Vision of Petra

The Nabataeans in Petra are known to have been expert in the art of trading, but they also had an eye for an art of a different kind. This art was influenced by, and drew inspiration from, the varied people with whom they were in contact.


The most enduring examples are their monuments which have been left to us as a legacy to ponder in silence and wonder.

This exhibition brings together the old and the new, melting the boundaries with a contemporary interpretation of a slice of the past seen through the European eyes of two artists who, if only for a fleeting moment, breathe life back into the colorful days of the Nabataeans.

The magic and mystery of Petra reaches down through the years and has captivated both the Dutch painter Gerti Bierenbroodspot and the British photographer Jane Taylor who have responded each in her own way. Intimately acquainted with Petra for many years, with its monuments and the archaeology that is slowly revealing its buried secrets, their deep feelings for this unique place reverberate to the echoes of the past, expressed in the variety of their works, Gerti through her paintings and graphic work and Jane through the eye of her camera.

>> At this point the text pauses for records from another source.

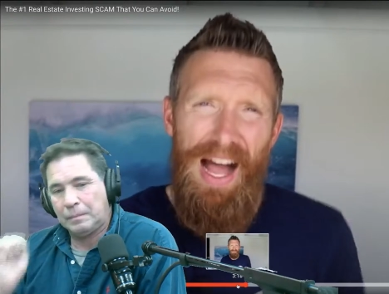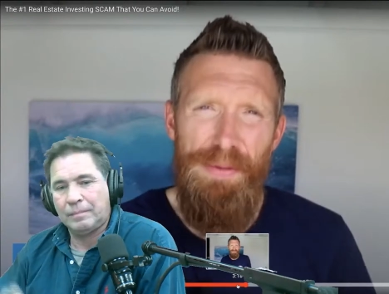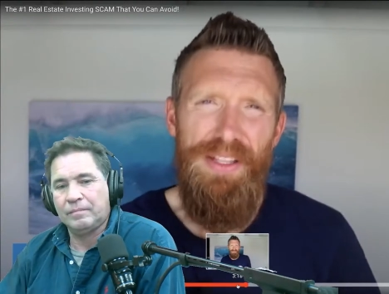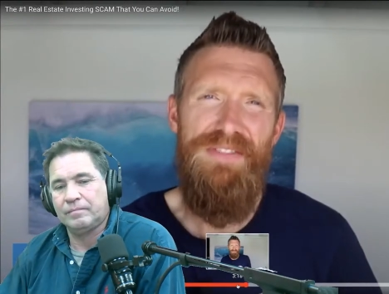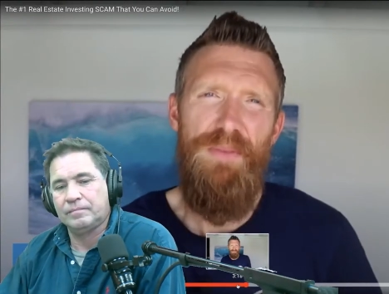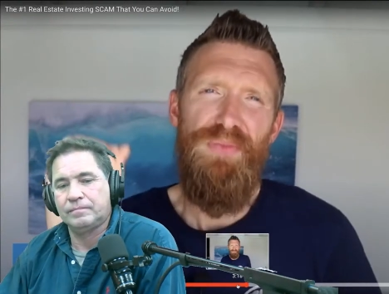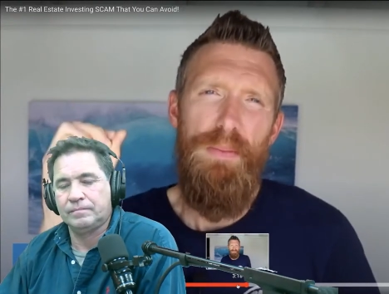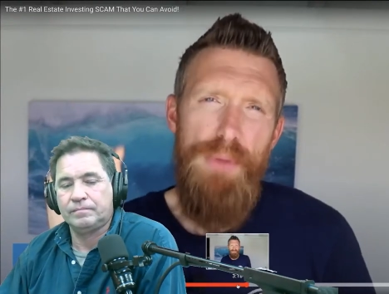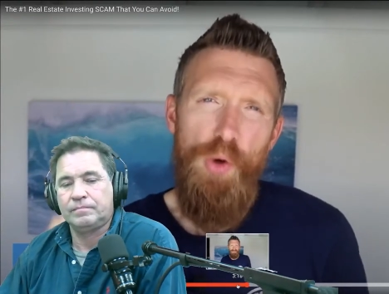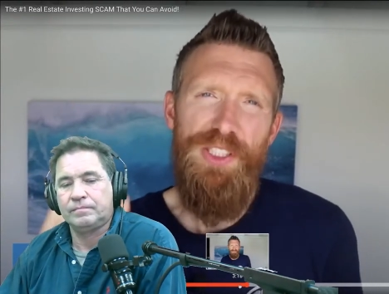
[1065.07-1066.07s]
Speaker 1: I believe
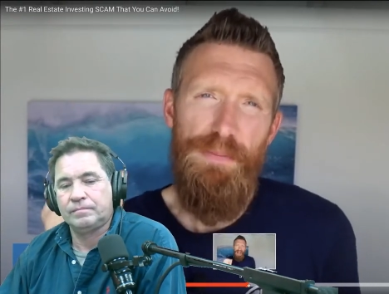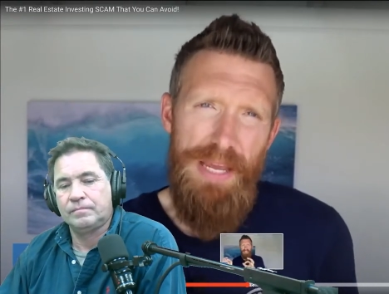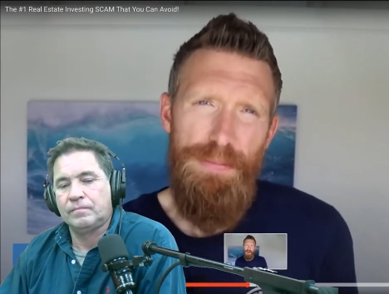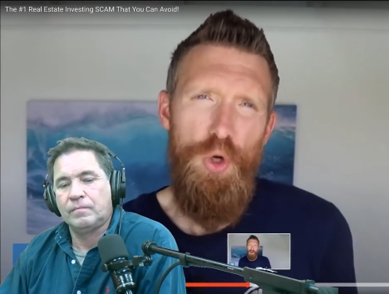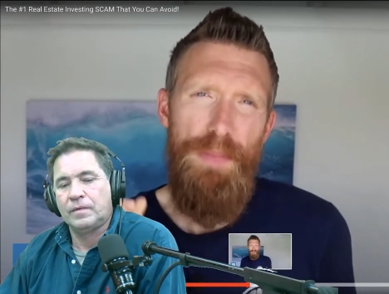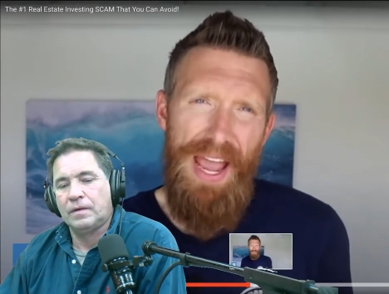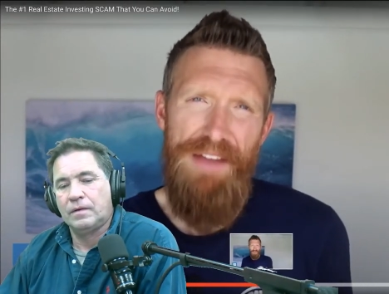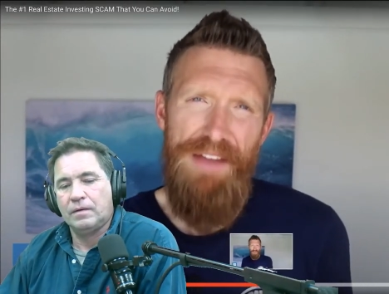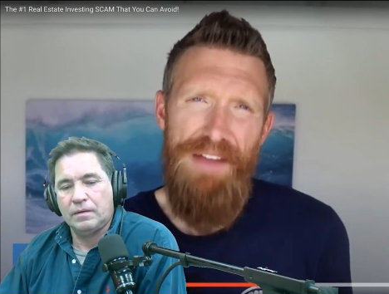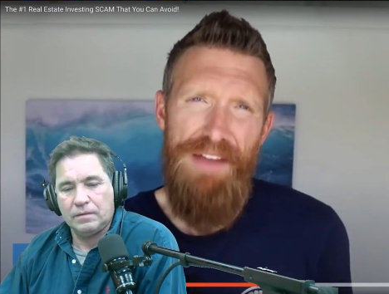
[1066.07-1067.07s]
most people who pay
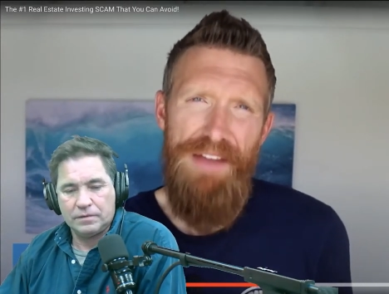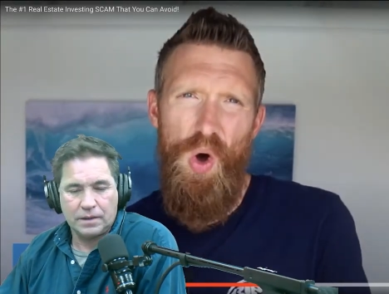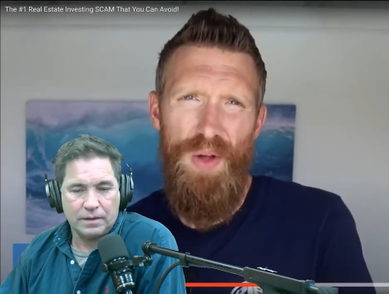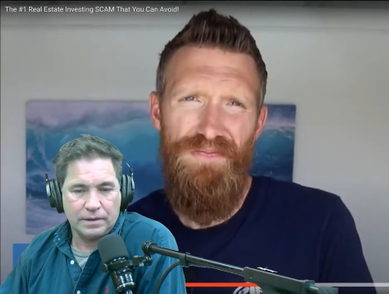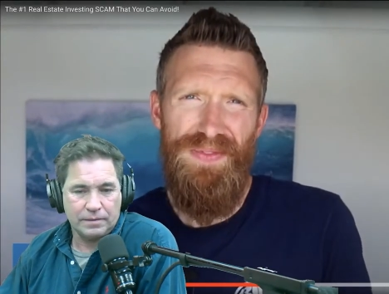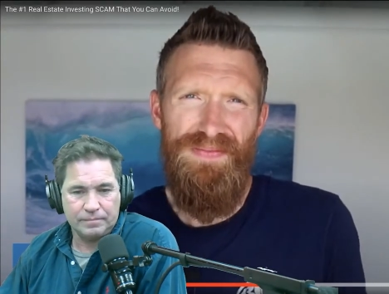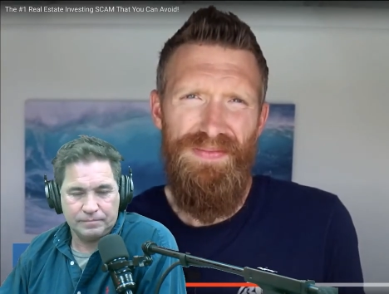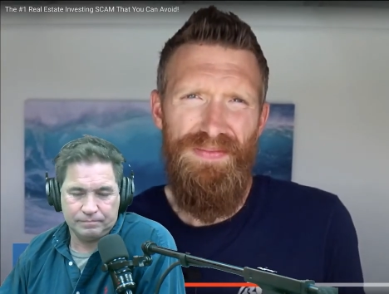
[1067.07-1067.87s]
Saw goal,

The contemporary two-dimensional interpretations of both artists is combined here with the three-dimensional reality of some objects that we have been lucky enough to inherit from the Nabataeans, linking us today directly with the art of the past. The objects we are privileged to be able to exhibit here were mostly found in recent excavations by the American Center for Oriental Research in Petra and all are kindly lent for display by the Jordanian Department of Antiquities.